▶ [Task description] Type the records that follow again exactly as written, but drop the pictures.
• • •
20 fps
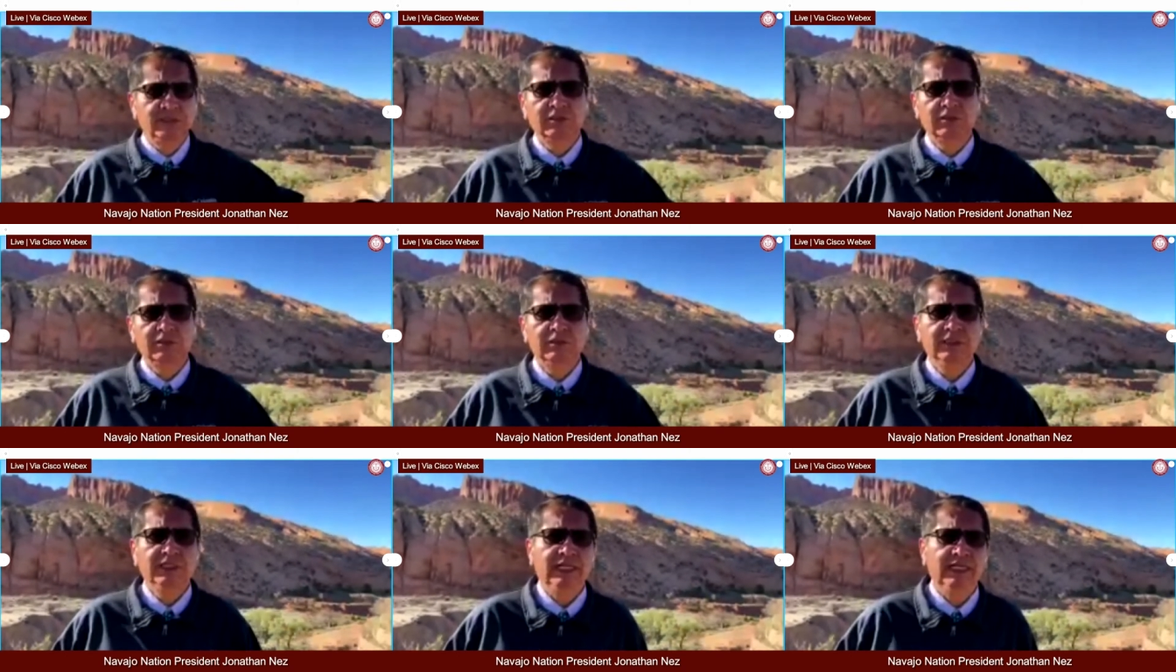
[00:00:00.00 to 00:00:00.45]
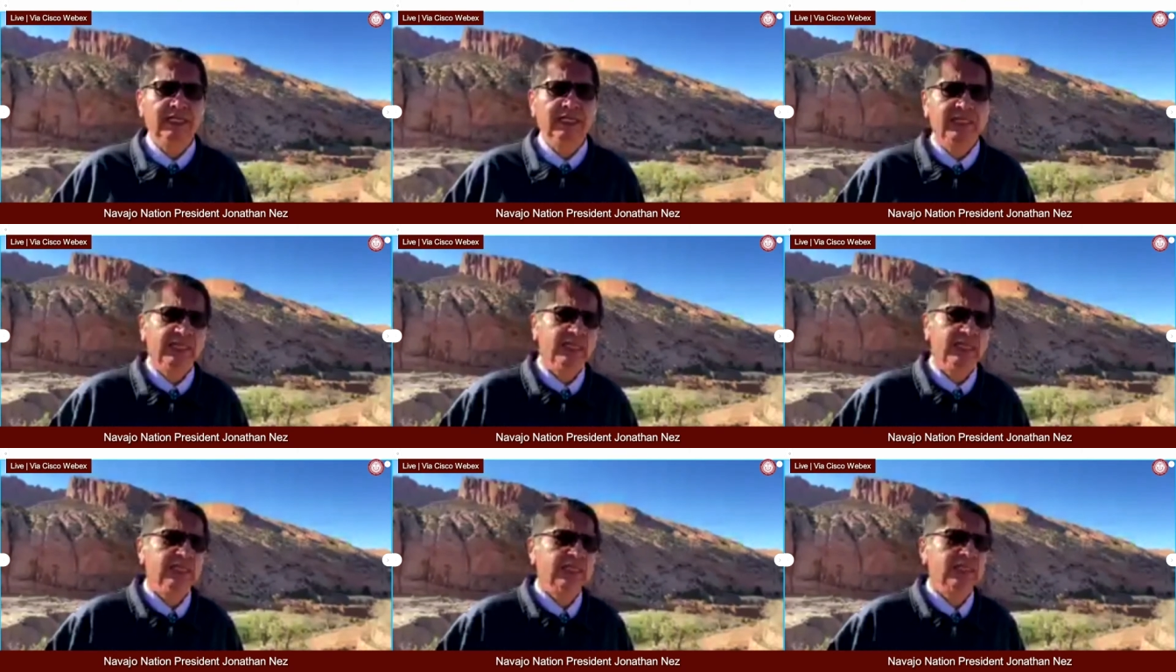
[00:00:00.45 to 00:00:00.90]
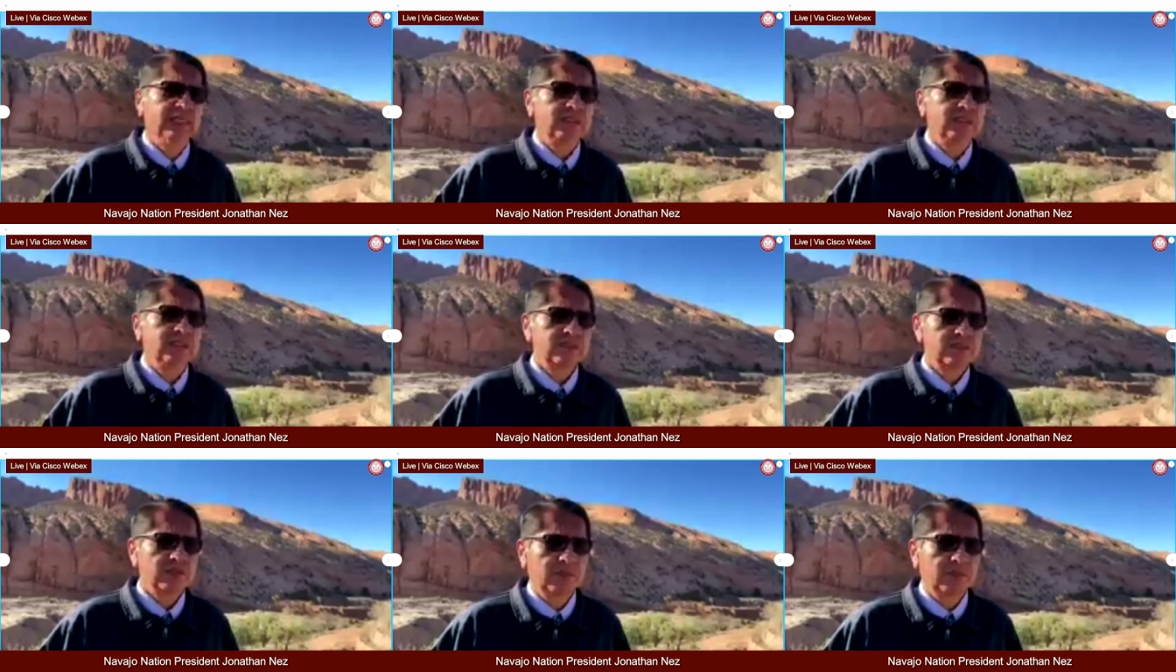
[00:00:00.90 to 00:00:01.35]
which Delia.
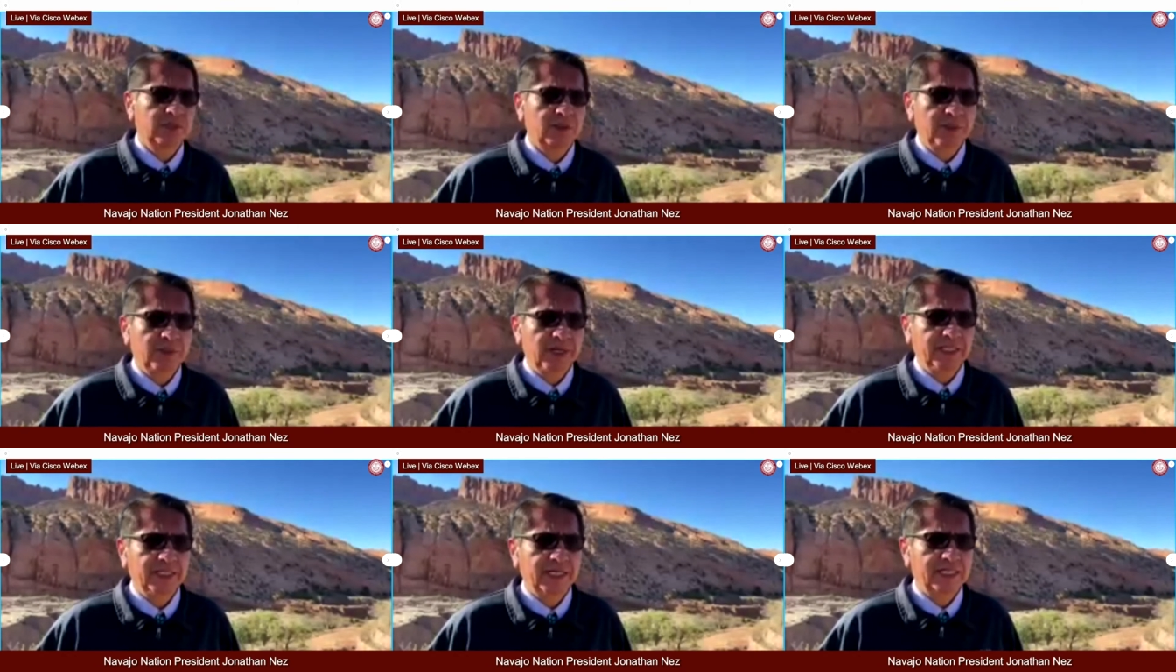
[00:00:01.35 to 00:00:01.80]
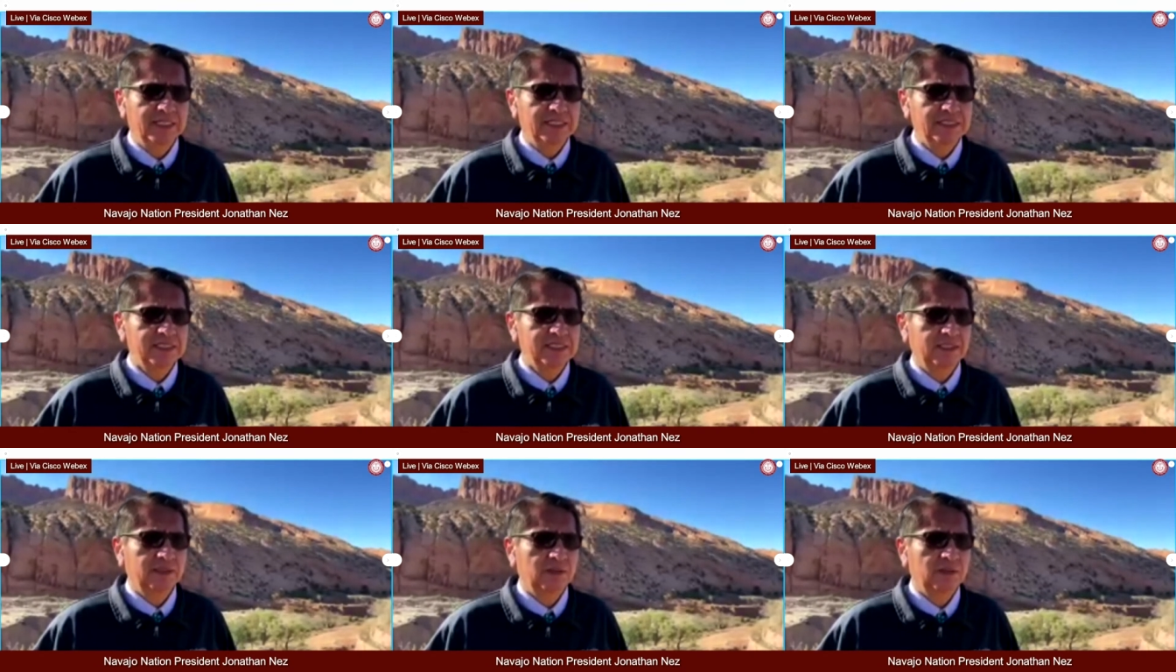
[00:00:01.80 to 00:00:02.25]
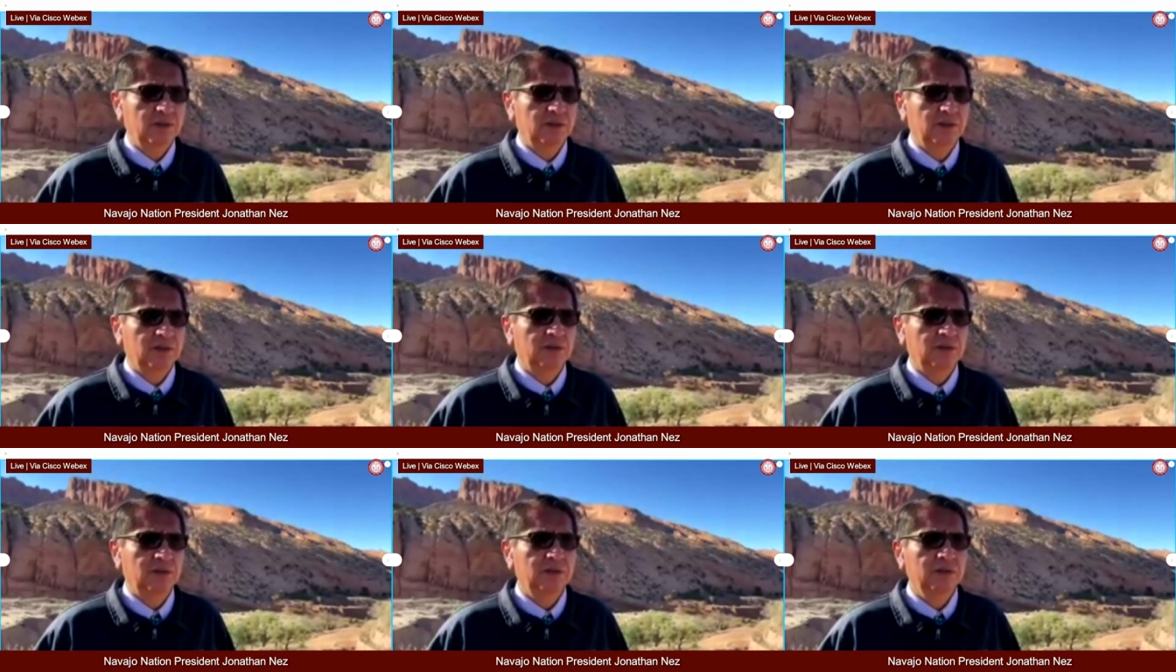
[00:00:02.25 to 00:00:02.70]
So the better has
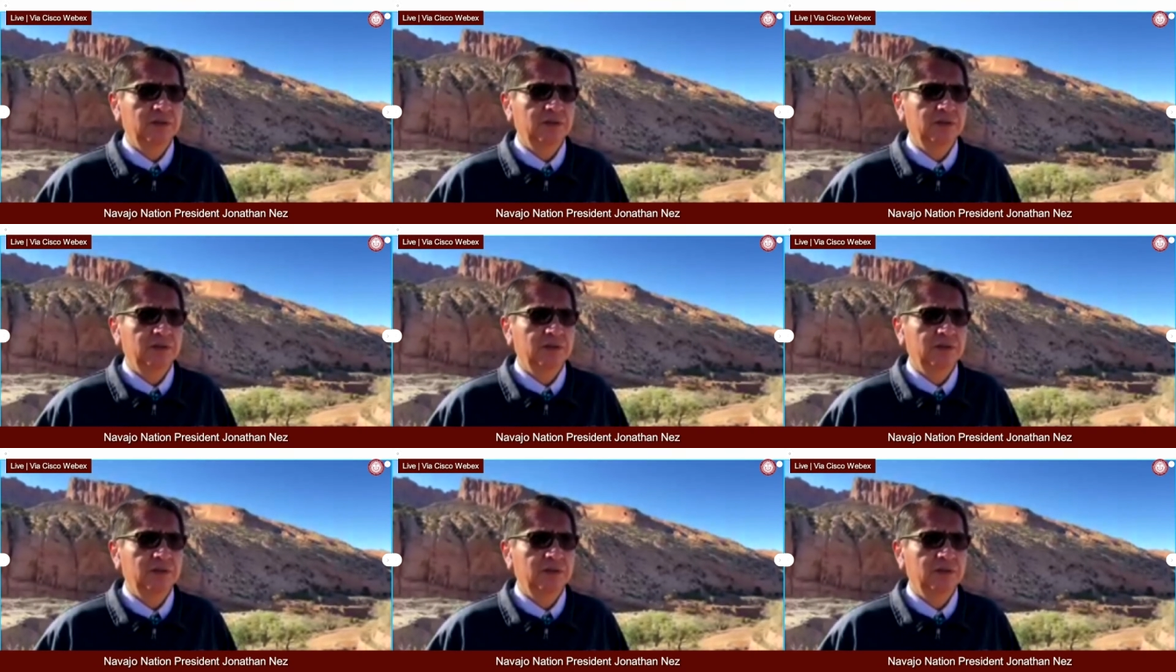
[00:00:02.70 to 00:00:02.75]
that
• • •
▶ [Task solution]
20 fps
[00:00:00.00 to 00:00:00.45]
[00:00:00.45 to 00:00:00.90]
[00:00:00.90 to 00:00:01.35]
which Delia.
[00:00:01.35 to 00:00:01.80]
[00:00:01.80 to 00:00:02.25]
[00:00:02.25 to 00:00:02.70]
So the better has
[00:00:02.70 to 00:00:02.75]
that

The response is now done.